Простой подсчет показывает, что если уцелевшие советские экипажи завысили число вражеских самолетов в 2,5 раза (с 6 до 15), то немецкие летчики не поскупились более чем в 4 раза (с 7 до 30). Единственно, в чем последние не ошиблись: рядом не было ни одного краснозвездного истребителя…
Фактически все могло закончиться трагически для наших пилотов еще на подходе к конвою, но пара штурмовиков Ил-2, выйдя вперед, произвела залп реактивными снарядами по приближавшимися на встречном курсе «Мессершмиттам». Опасаясь попаданий, стервятники шарахнулись в стороны, открывая путь торпедоносцам. Развернувшись, мессеры навалились на «горбатых», и спустя несколько секунд в воду рухнул экипаж командира 1-й эскадрильи 46-го шап капитана Л. Г. Колтунова со штурманом эскадрильи лейтенантом А. В. Корсунским. Затем настала очередь торпедоносцев, упорно шедших сквозь огневую завесу. К сожалению, все пять сброшенных ими смертоносных сигар прошли мимо целей. Экипаж второго штурмовика сбросил бомбы, но с каким результатом, выяснить не удалось. Правда, архивы сохранили воспоминания воздушного стрелка В. И. Саяпина:
«Дорохов, отбив атаку „сто девятого“, пошел на цель и с высоты 150 метров сбросил бомбы. Мы видели прямое попадание в транспорт, который сразу же загорелся. Осколками своих бомб повредило плоскость, а взрывной волной сильно подбросило наш самолет.

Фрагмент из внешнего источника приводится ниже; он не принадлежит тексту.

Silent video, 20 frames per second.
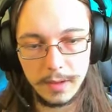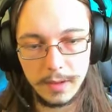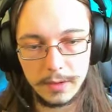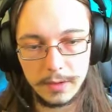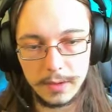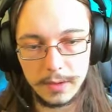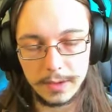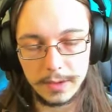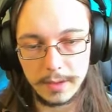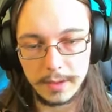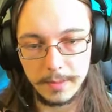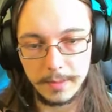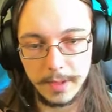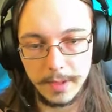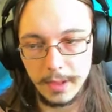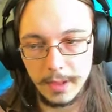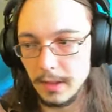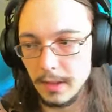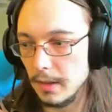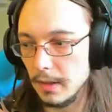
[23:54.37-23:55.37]
So that's going to
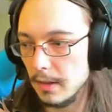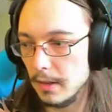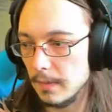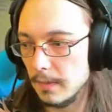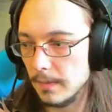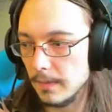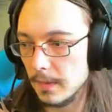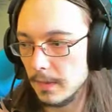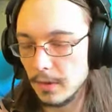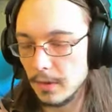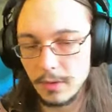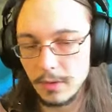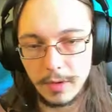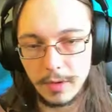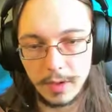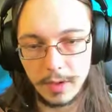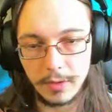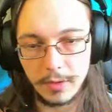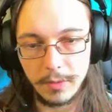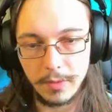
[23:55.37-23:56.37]
be
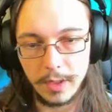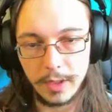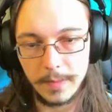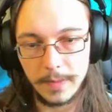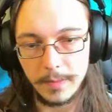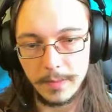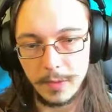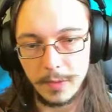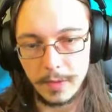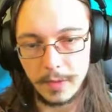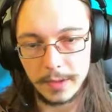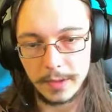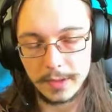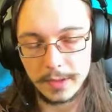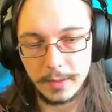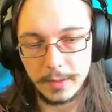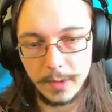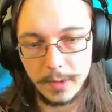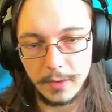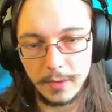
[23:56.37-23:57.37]
quite, quite a bit more. That's
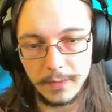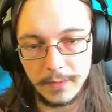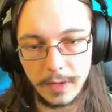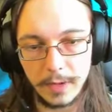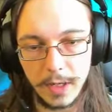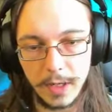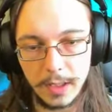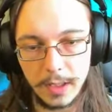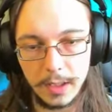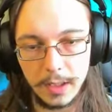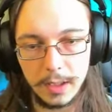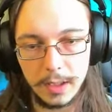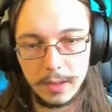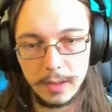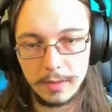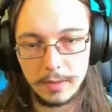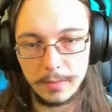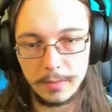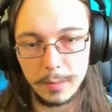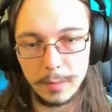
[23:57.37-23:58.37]
going to be over 90
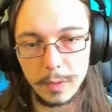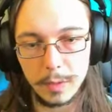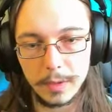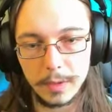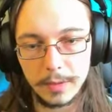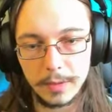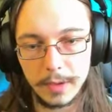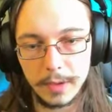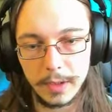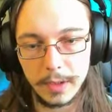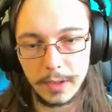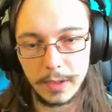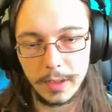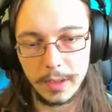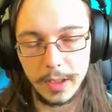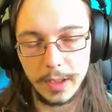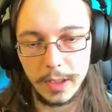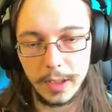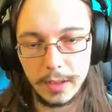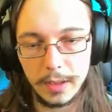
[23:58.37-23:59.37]
more that I'm going
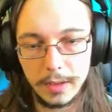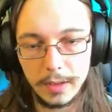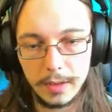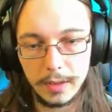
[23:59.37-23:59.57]
to need.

После выхода из атаки нас в лоб атаковали шесть Me-109. Один был сразу сбит Дороховым, а остальные продолжали нас преследовать. Один за другим с задней полусферы атаковали истребители наш штурмовик, я потерял счет этим атакам. Один „Мессершмитт“ мне все же удалось сбить. Вот уже рукой подать до полуострова Рыбачий, а „сто девятые“ назойливо атакуют. Вдруг в кабине что-то зашипело. Дорохов рядом с собой обнаружил неразорвавшийся снаряд. Едва он успел его затолкать под сиденье, как раздался глухой взрыв — взорвался топливный бак. Мы стали стремительно падать. Из последних сил Дорохов посадил самолет на воду. В те считаные секунды, которые бронированный штурмовик может продержаться на воде, я сам выбрался, отстегнул лямки и вытащил из наполнявшейся водой кабины потерявшего сознание своего командира.
Спасательный жилет Дорохова был пробит и не сработал. Лодка также не наполнилась воздухом, запутавшись в стропах парашюта. Мне все же удалось надуть ее и втащить на нее командира. Сам я остался в воде и старался грести к берегу. Но сил надолго не хватило, холодная вода сводила руки, а ноги в сапогах тянуло вниз. Сбросив их, на какое-то время стало легче. Дорохов, заметив мое тяжелое состояние, со словами: „Витя, идти на дно, так вместе“ — сделал попытку оставить свое „привилегированное“ место в лодке. После короткой борьбы я не дал ему этого сделать. Когда казалось, что все уже кончено и мы погибнем, запели свою любимую песню „Раскинулось море широко…“. И в этот момент я услышал всплески весел. К нам плыли на помощь батарейцы с полуострова, видевшие наше падение».